As PPAs become an increasingly popular choice for Commercial and Industrial businesses in South Africa, property owners must be asking the right questions and understanding the major differences when comparing solar proposals. According to SolarAfrica’s Sales Director Michael Zorich, one of the major concerns is that customers aren’t educated enough when it comes to understanding and comparing the finer details of solar energy contracts. “For instance, the term ‘No Take, No Pay’ means that you only pay for the energy you consume. Therefore, it is important that your solar system is sized based on how much energy your business consumes and not how much energy the system can produce,” says Zorich.

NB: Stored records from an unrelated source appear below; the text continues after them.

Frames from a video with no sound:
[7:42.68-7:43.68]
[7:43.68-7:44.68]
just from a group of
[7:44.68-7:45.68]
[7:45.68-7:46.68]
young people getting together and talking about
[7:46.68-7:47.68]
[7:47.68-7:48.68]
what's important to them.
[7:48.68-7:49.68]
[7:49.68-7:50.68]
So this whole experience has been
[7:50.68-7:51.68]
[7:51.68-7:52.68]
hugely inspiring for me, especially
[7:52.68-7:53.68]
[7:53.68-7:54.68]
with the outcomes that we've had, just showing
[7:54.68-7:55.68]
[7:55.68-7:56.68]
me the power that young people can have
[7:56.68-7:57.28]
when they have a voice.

When a solar system has been sized based on energy production, the number of ‘non-operational’ business days such as weekends and annual December shut down periods are not taken into consideration which means you don’t end up using all the energy the system has produced, resulting in lower savings and money in your pocket. It is one thing to propose monthly savings but to be able to deliver those savings consistently based on-site consumption is where the ‘rubber hits the road’. “We conduct a full technical review and log data to determine each property’s consumption ensuring our solar systems are accurately designed to provide the highest customer savings. At the end of the day, it’s not always about having the cheapest solar tariff but rather who carries the consumption risk, says Zorich.

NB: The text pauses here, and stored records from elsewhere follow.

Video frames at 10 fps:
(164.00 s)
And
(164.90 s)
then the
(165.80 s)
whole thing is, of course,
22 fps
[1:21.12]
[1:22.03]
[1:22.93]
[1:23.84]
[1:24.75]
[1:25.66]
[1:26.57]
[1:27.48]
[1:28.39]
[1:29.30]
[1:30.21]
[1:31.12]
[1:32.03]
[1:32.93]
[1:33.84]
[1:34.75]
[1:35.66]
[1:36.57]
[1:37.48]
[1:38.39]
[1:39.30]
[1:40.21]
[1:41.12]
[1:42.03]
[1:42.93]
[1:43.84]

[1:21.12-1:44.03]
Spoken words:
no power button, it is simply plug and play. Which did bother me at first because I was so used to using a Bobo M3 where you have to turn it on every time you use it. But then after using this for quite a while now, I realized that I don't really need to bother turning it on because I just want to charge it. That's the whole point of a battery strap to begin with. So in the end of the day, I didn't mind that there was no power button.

Whilst the typical length of a PPA is around 20 years, business owners still have the option to purchase the solar system from year five onwards, providing the choice of ownership at any time during the remaining 15 year period of the agreement. Many exit options are available should a business owner wish to end the agreement sooner due to the selling of the building. Flexible clauses including the option to cede the agreement to the new owner or to transfer the solar system to the new premises form part of most PPAs. The possibility of a fire or hail and lightning storm is often overlooked until the solar panels are broken and the system is out of operation. Therefore, a PPA allows business owners to have the peace of mind that the solar system on their roof is always monitored and insured accordingly so that any damage caused to the solar system is fully covered.
“Capex-free solar has changed the renewable energy landscape and the way businesses are approaching their corporate sustainability initiatives. With zero cost on a company’s bottom line and the over-arching goal of being a more sustainable organisation, a PPA is a stress-free solution that provides long-term savings with the biggest advantage being reduced electricity costs from day one, “concludes Zorich.